The government's investigation began in January 2003, when Bruce Boise, a sales representative in Ohio, contacted the FDA about Cephalon's sales practices. Boise agreed to wear a wire to a company sales conference to help the government gather evidence, according to his attorney, Peter Chatfield, in a September 29, 2008 press release by his firm, Phillips & Cohen. In November 2003, another sales rep, Lucia Paccione of Philadelphia, filed the first lawsuit. The complaints remained sealed until the settlement was announced.

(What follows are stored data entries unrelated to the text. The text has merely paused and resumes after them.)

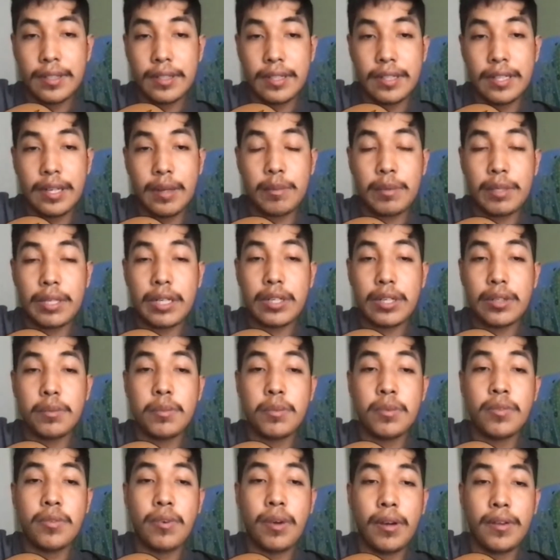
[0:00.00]
I'm gonna
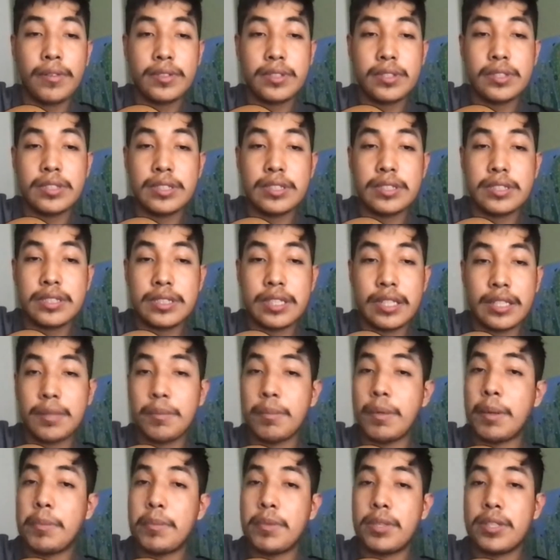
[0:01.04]
move on to the second
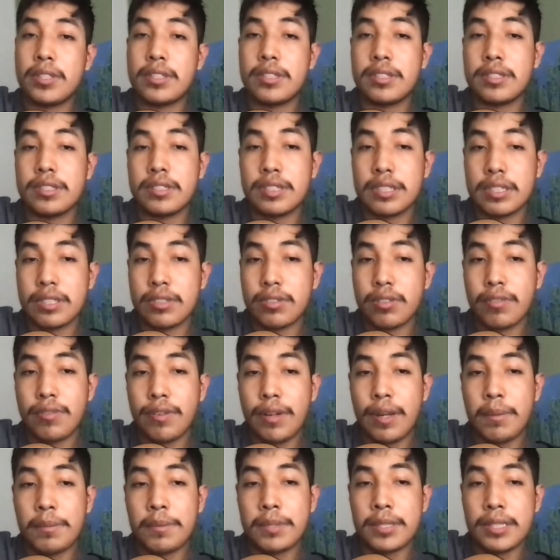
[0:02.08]
member of the D chord
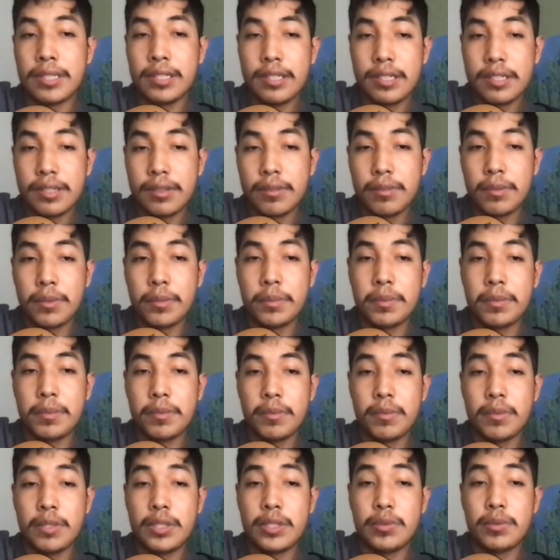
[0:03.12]
family,
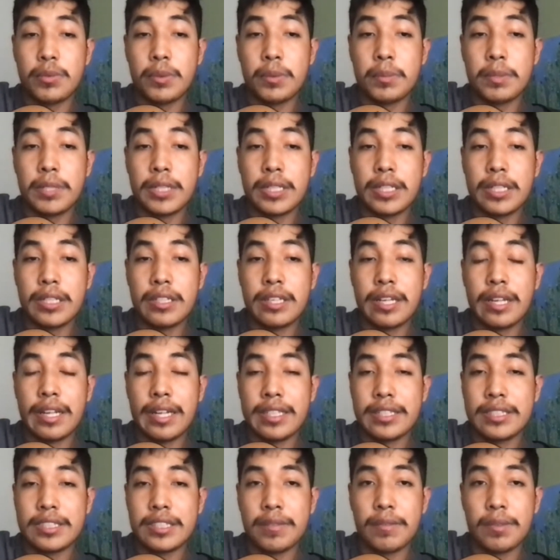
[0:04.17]
which would be the
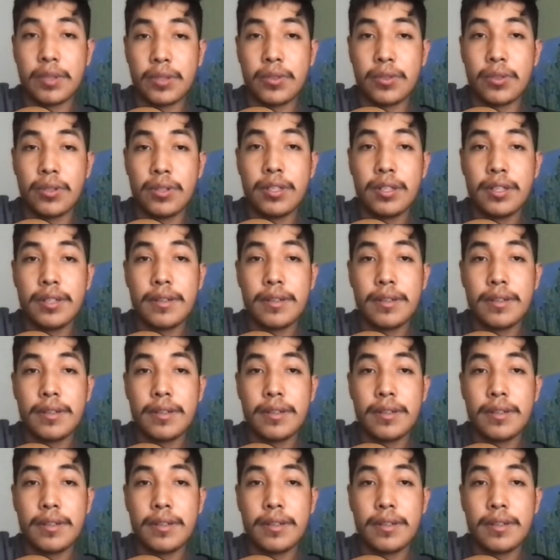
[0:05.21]
A7 chord.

"What makes this case unique is that it's the first time, in the absence of substantial kickbacks, that the federal government has used the False Claims Act to go after a pharmaceutical company for marketing drugs for off-label indications for which there were no credible published scientific research supporting these drugs' safety or effectiveness," Chatfield said. "Not only were these uses marketed by Cephalon not approved by the FDA, there was absolutely no literature published in any medical compendia that supported them."

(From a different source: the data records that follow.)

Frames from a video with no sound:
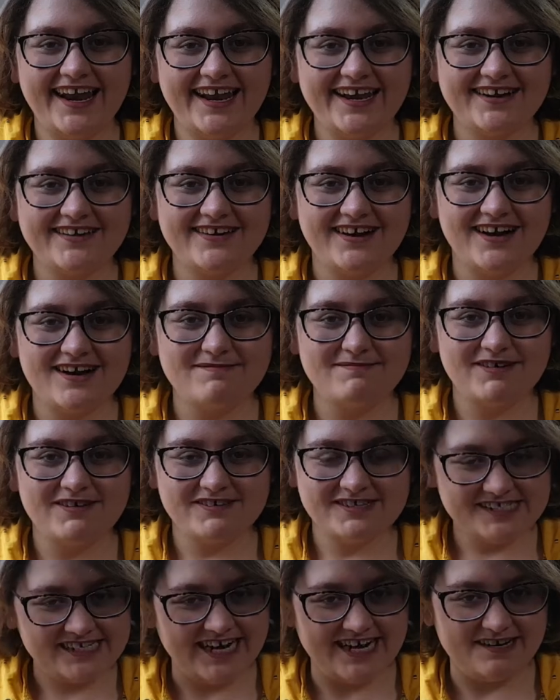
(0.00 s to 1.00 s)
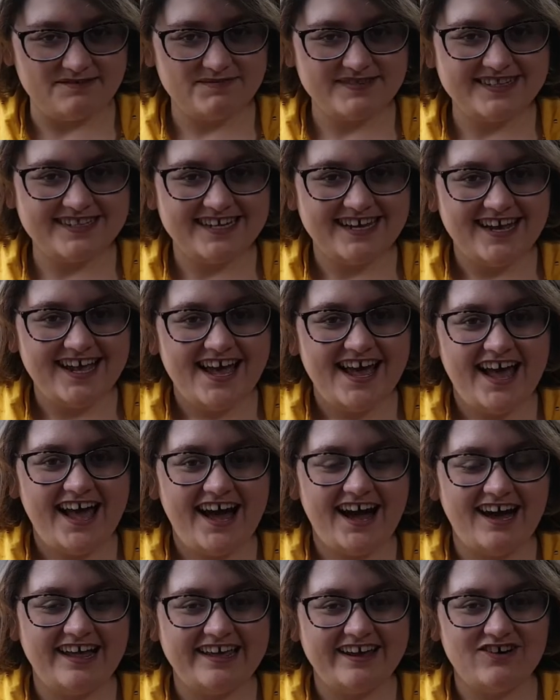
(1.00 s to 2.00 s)
Hello, I'm Lauren James.
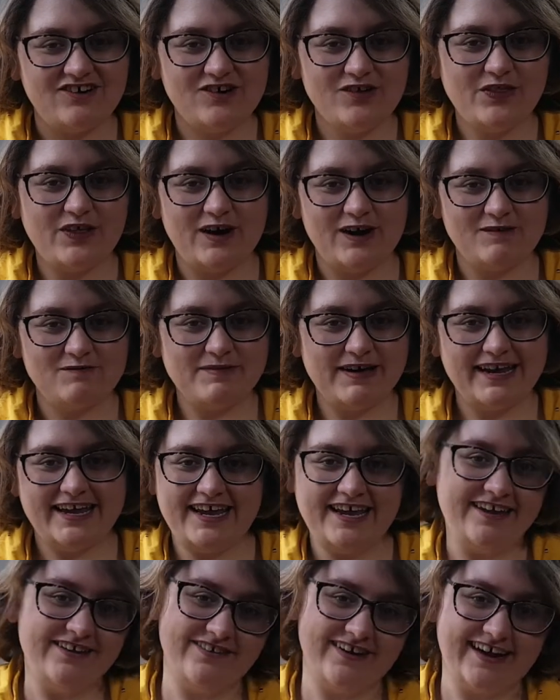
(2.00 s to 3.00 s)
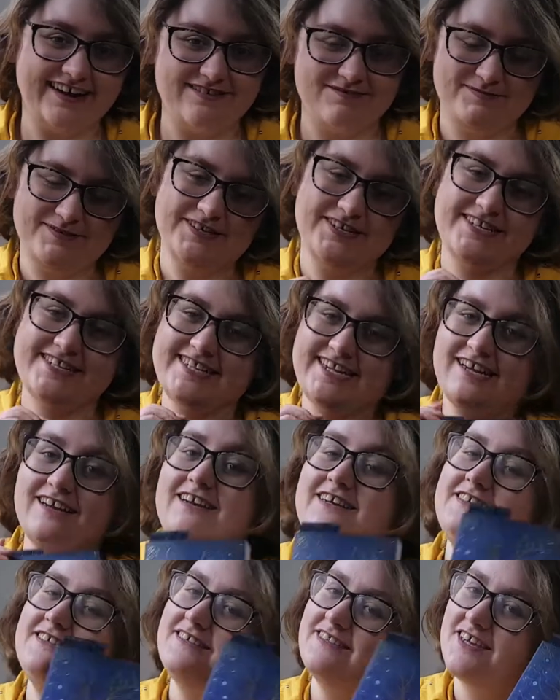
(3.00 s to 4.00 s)
I'm the author of many young adult books,
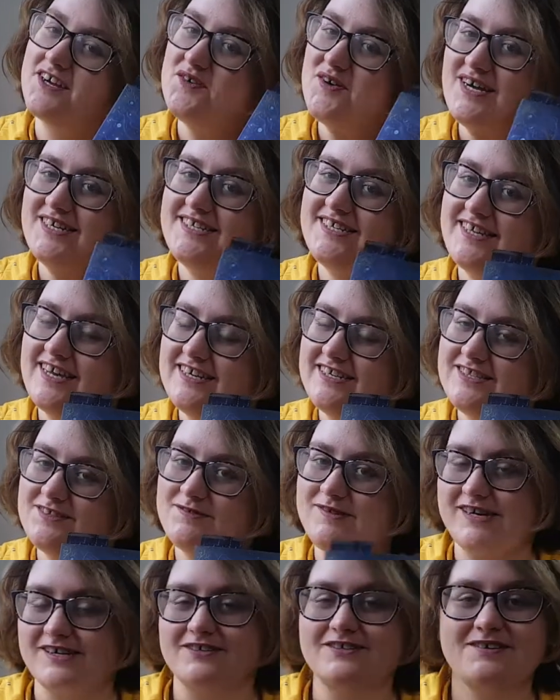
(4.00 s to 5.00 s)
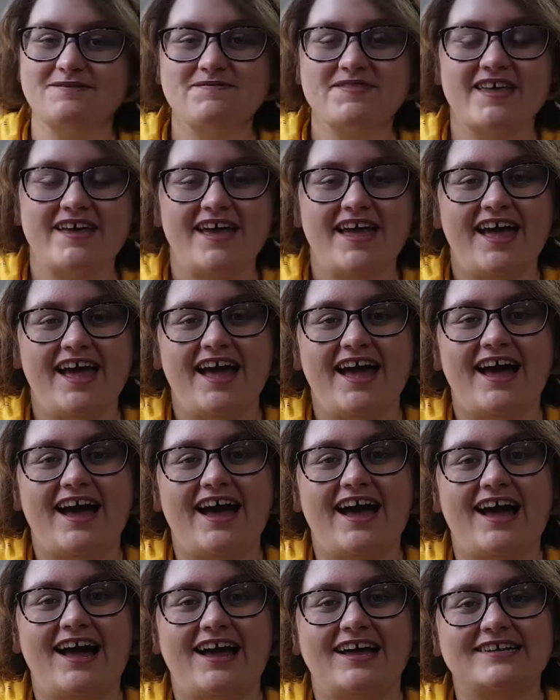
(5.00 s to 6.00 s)
including The Quiet at the End of the World.
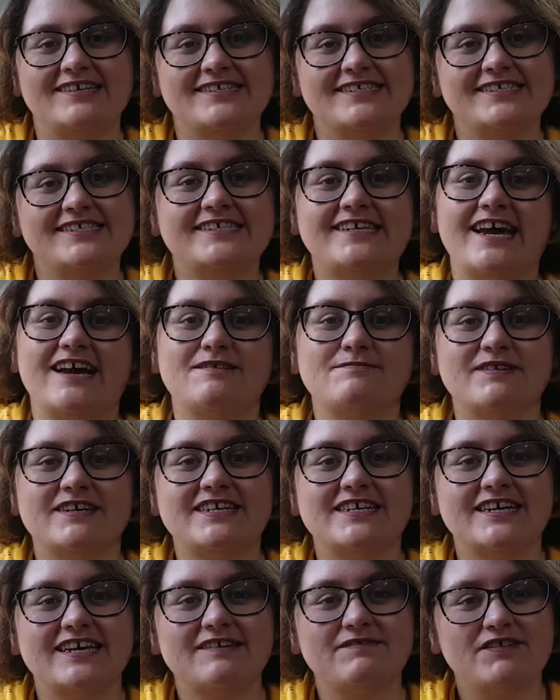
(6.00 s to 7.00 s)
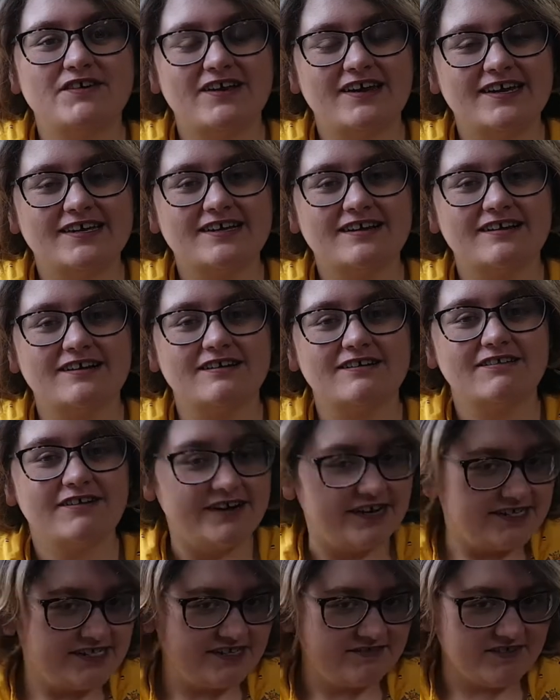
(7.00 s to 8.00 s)
And today I'm going to give you a little
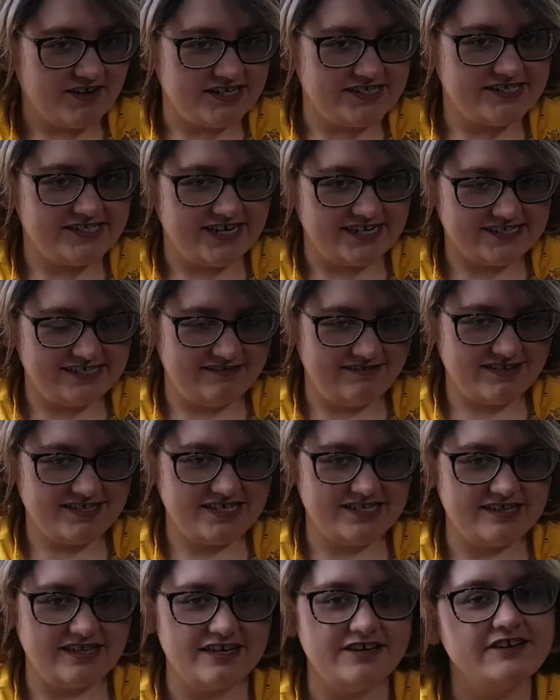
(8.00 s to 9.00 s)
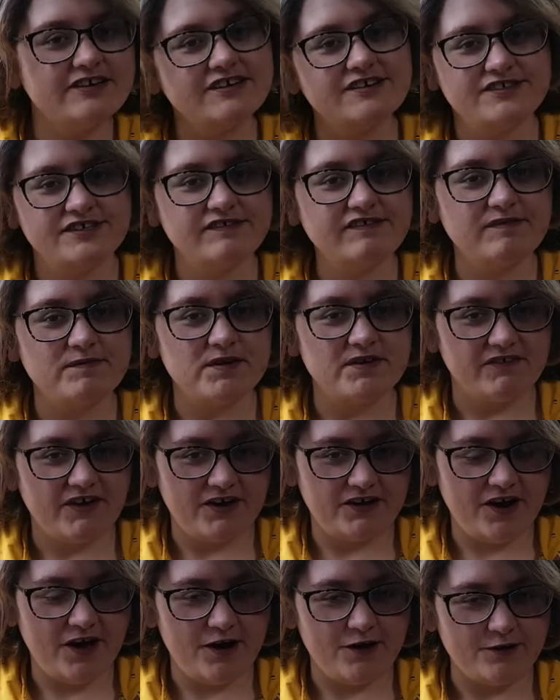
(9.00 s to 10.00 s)
creative writing activity that you can do from your
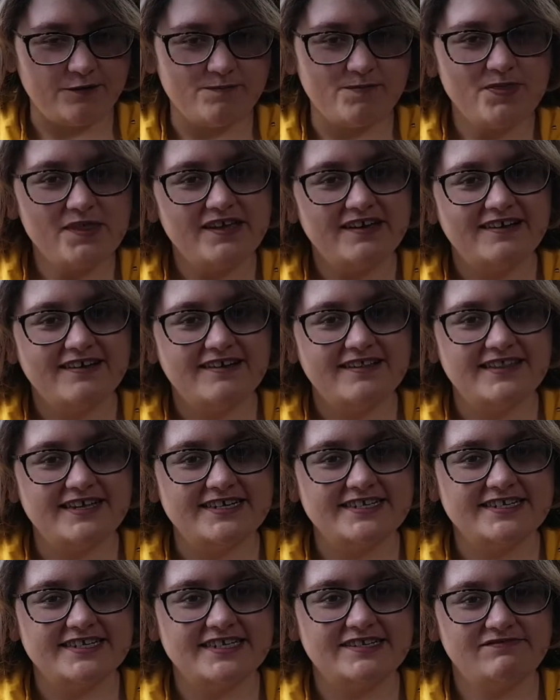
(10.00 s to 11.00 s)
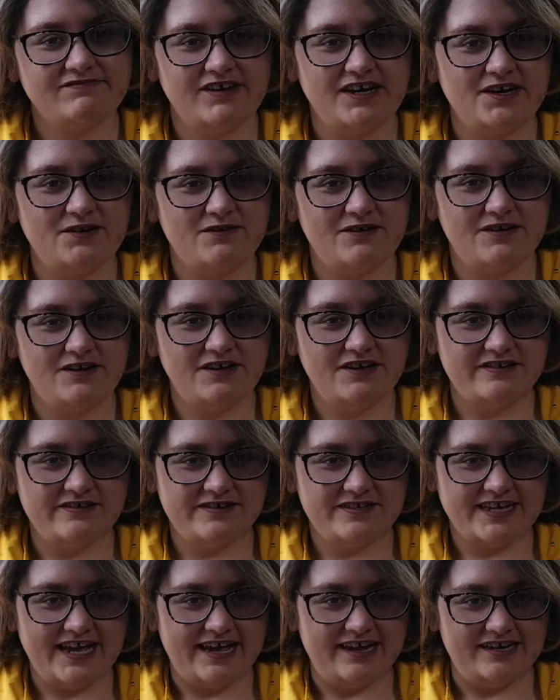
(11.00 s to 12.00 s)
own home. This is for anyone
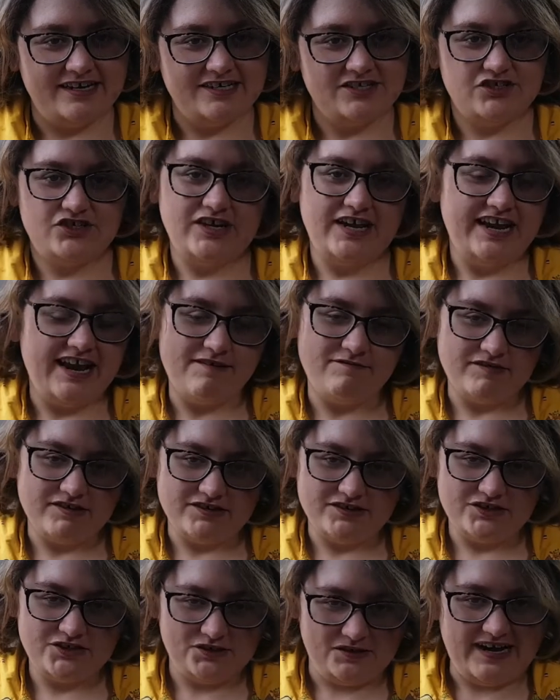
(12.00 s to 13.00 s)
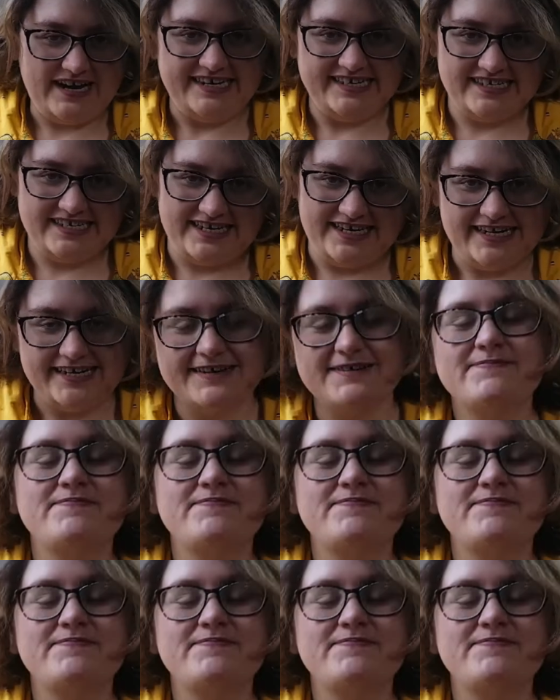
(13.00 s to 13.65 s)
who's aged 11 to 18.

While federally funded healthcare programs "often will pay for off-label use of drugs supported by credible medical research and prescribed based on the medical judgment of physicians, Cephalon's marketing efforts pushed well beyond those constraints," according to the press release.
From 2001 through 2006, "Cephalon improperly promoted Provigil to treat sleepiness, tiredness, decreased activity, lack of energy and fatigue," the DOJ sentencing memorandum reports.